For the translation of “for about”, the woman says seit ungefär, while the man… something totally different I can’t understand
Hey everyone! Thank you so much to the learners for documenting all of this, and the speakers for testing and answering questions - huge help! Sorry for jumping in so late - you started talking about this during Japanuary when I tried my best to ignore these threads, and then after it I’ve felt too busy to go through the 99 new messages
I’m taking notes and will adjust the next version accordingly. Scanning for “really” phrases will help filter out a bunch of bad phrases already it seems. It’s interesting to see the quirks each language brings, but I’m glad to see it’s generally functional! I’ll reply to some bits that jumped out at me, but otherwise I’ll reply in more detail if needed when I go through the thread properly as I work on the fixes.
We found (as we hoped) that the good patterns stuck better than the other ones (during Japanese)! I think some of this was because of some kind of amplifying effect from the long phrases. They somehow convinced the brain that that’s the better way to say it, even when you’d been practicing the other way building up to it… But we do want to remove these variations, which brings me to…
We did find this extremely painful in Japanese - we absolutely want to fix this - and I think I have an idea of a pretty good guardrail for this which should be implemented to German soon and will hopefully fix all errors of this kind systematically. So I don’t need you to list all the weird-word-order-phrases anymore, but feel free to do it if you want - they might bring other problems to light!
It’s hard to get the balance right, expecially when we’re not translating everything manually! Personally I really like the more literal promps, and I’ve probably been adding that bias into the courses. It also really helps with the automatic mapping and leads to fewer funky target-language phrases on the whole. We will have a course-fix session with Aran next week where he might push for less literal promps, we’ll see
This is definitely on our wishlist, but it’s coming from the same team that is dealing with more important app functionality fixes, so we’ll have to wait for those first!
Material covered But yes, the early ones are pretty fast and then the time needed to reach the next ramps up quite a lot.

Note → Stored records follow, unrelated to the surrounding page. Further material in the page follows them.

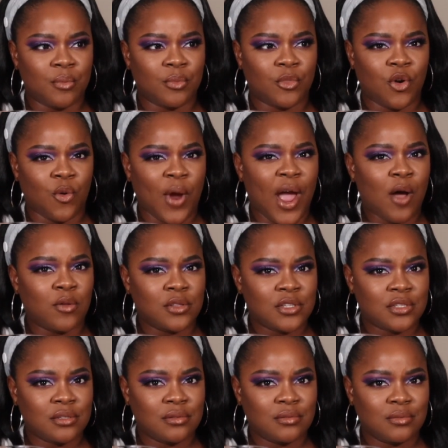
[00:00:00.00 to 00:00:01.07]

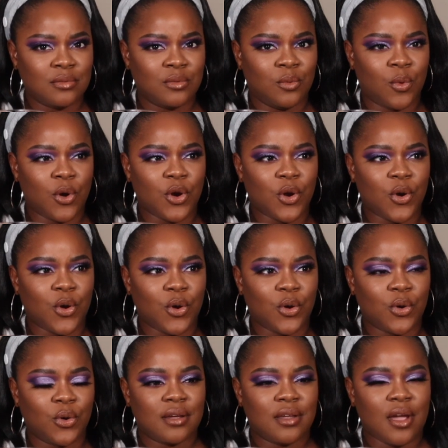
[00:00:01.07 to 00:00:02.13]
grounds. What are
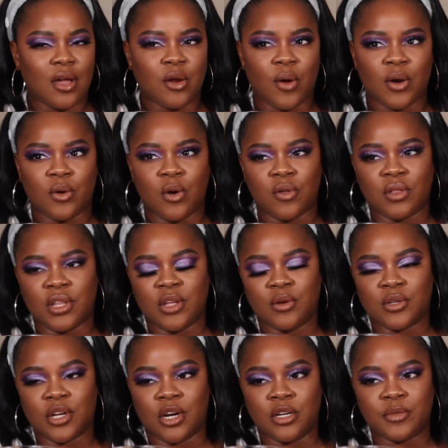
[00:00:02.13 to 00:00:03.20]
her, yeah, no, I don't know the legal
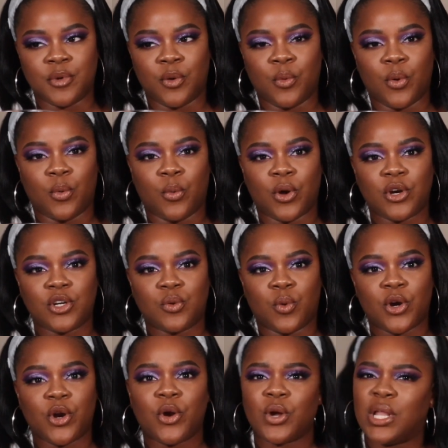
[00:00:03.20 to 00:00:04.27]
terms, but what
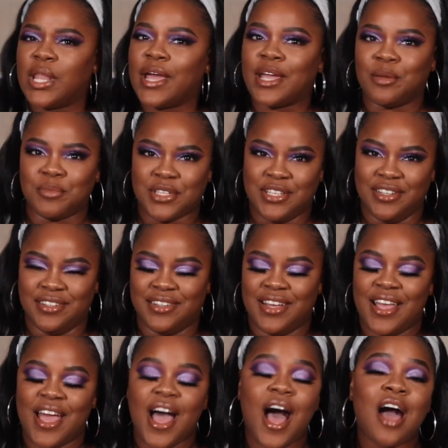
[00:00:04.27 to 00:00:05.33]
are her claims?
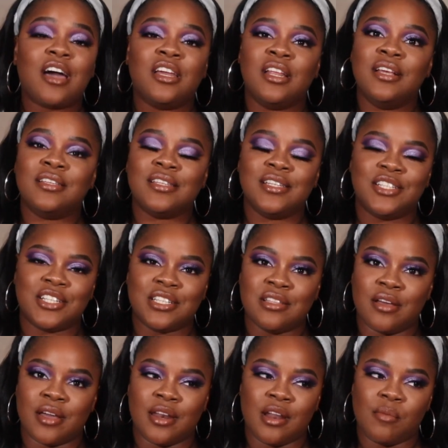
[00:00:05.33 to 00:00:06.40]
I could easily just
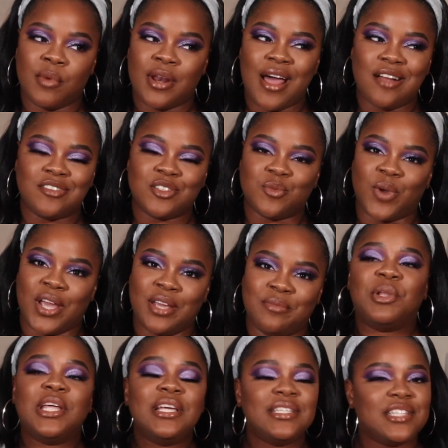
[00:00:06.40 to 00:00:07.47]
look it up, but I'll just wait.
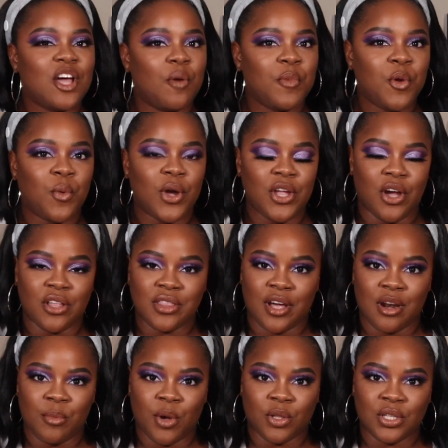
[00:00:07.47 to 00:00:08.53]
Please tell me what y'all thought
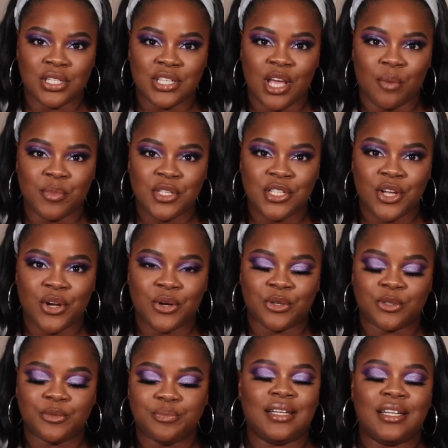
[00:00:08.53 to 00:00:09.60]
about this
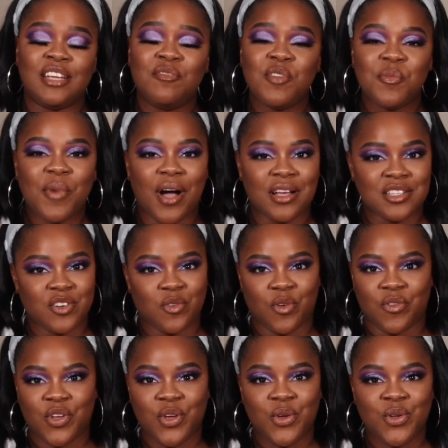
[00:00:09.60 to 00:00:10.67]
episode. Leave me positive
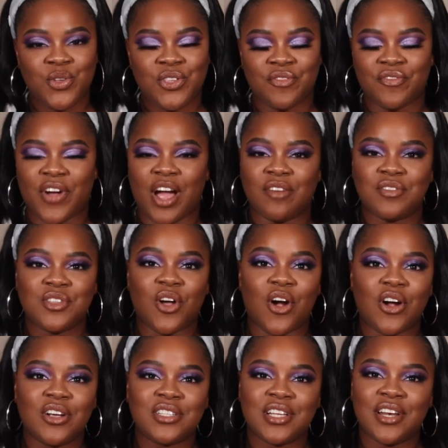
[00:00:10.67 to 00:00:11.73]
reviews and 5
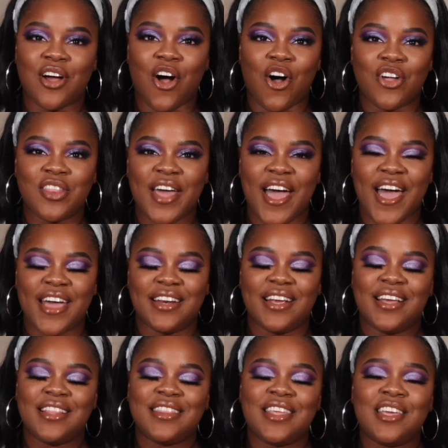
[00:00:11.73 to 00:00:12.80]
stars and all of that.
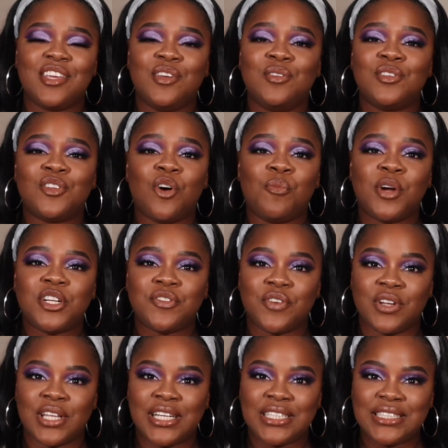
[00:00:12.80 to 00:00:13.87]
Thank you so much for
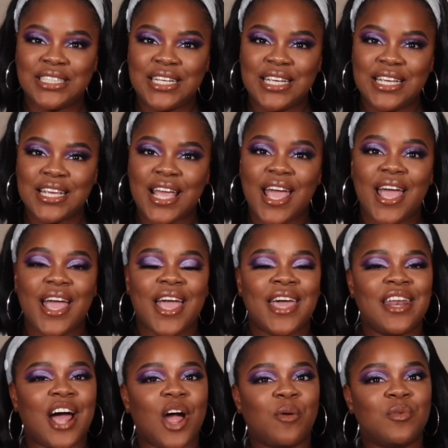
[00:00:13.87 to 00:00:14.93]
listening,
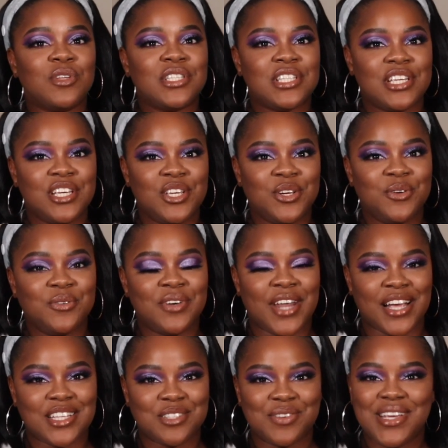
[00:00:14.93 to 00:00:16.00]
and I will see you
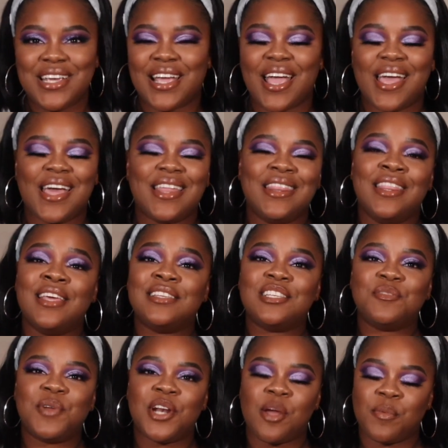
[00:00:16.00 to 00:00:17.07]
next week. This has
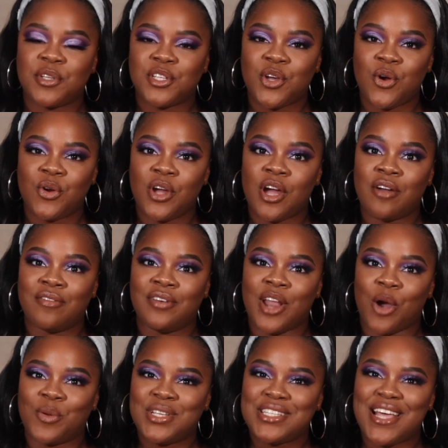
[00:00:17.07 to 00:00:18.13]
been an episode of
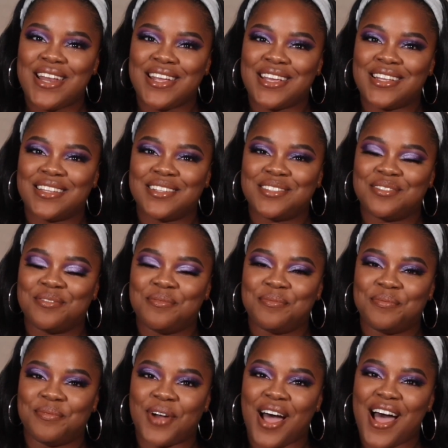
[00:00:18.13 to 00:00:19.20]
Now We Said It.
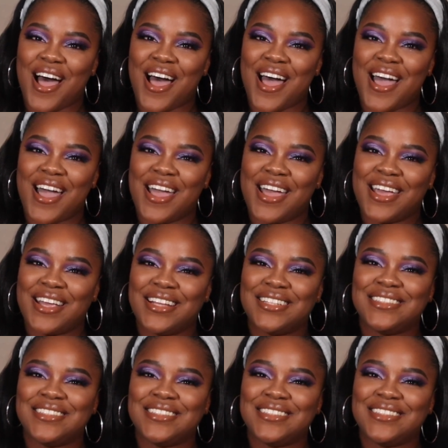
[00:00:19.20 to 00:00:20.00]
Bye.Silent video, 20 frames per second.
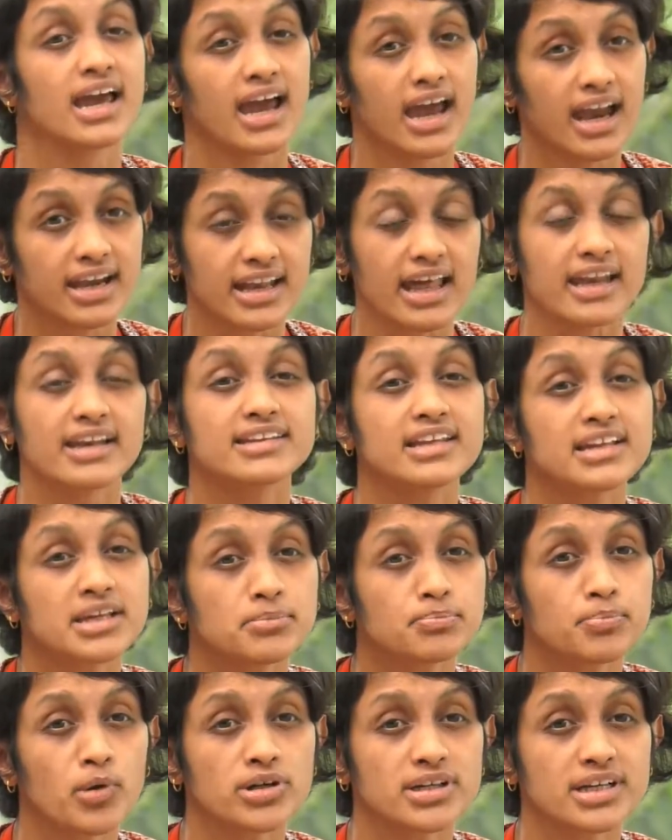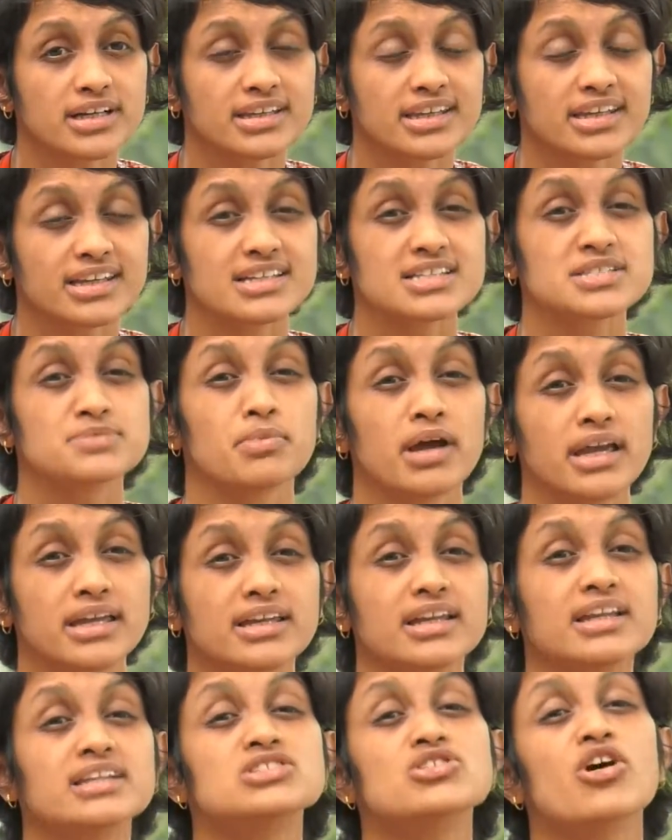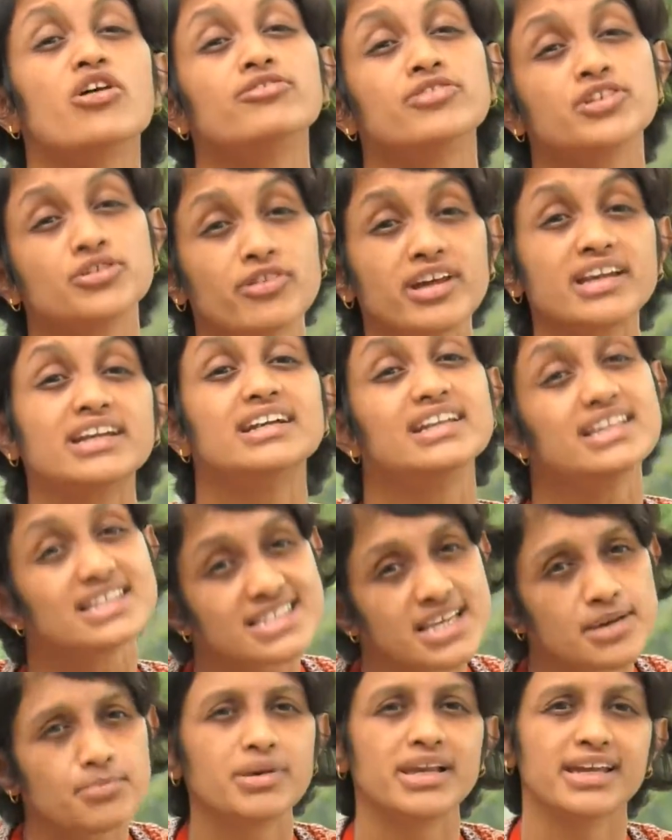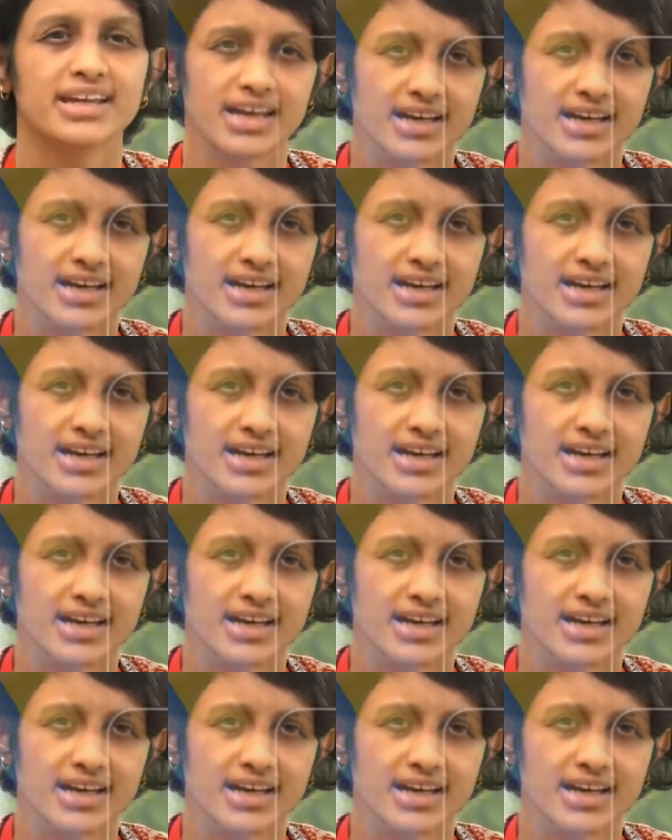And another important thing is migraine is often very disabling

The app should be trying to guess when you’re likely to reach your next belt, but it wasn’t quite working as intended for me during Japanuary (but it was for Tom and Aran) so please take it with a grain of salt. And content continues after black belt! (We’ll add a “dan” system at some point for those who have reached black belt!)
And finally…
Yes, please! (sorry for the late reply)
New questions:
- JETZT and GERADE
For some time we had “now” moving around the sentences but always translated as “jetzt”.
All of a sudden, I had a set of sentences with “right now” translated as “gerade” instead.
(which I don’t remember having it introduced by itself, but it might be because I skipped forward after the 30th variation of “ich bin müde” straight )
I would assume that “gerade” means more “in this exact moment”.
However after a few sentences, there was the prompt “right now” by itself and translated as “gerade jetzt”.
But only there by itself and never again in the sentences when it’s always “gerade” alone.
Did I understand the difference correctly?
And can you also use both together or just one at a time?
- Fühle / Fühlst
The English prompts are “I feel myself” and “I don’t feel myself” that sounds a bit like self confidence vs the beginning of an existential crisis but we’ll see what comes next.
They are translated as
“Ich fühle mich” and “Ich fühle mich nicht”
Then, it goes on with “Do you feel now” translated as “Fühlst du dich jetzt”
(there’s no question mark in the written sentence, but looks more like a question to me)
and "How do you not feel right now?" (which like other weird sounding ones before, I believe must be considered as ways to practise how to place elements in the sentence, and not necessarily as sentences you would actually hear or use) it is translated as: “Wie fühlst du dich gerade nicht?”
Does this mean that “fühlen” is never used by itself, and is always followed by a reflexive pronoun?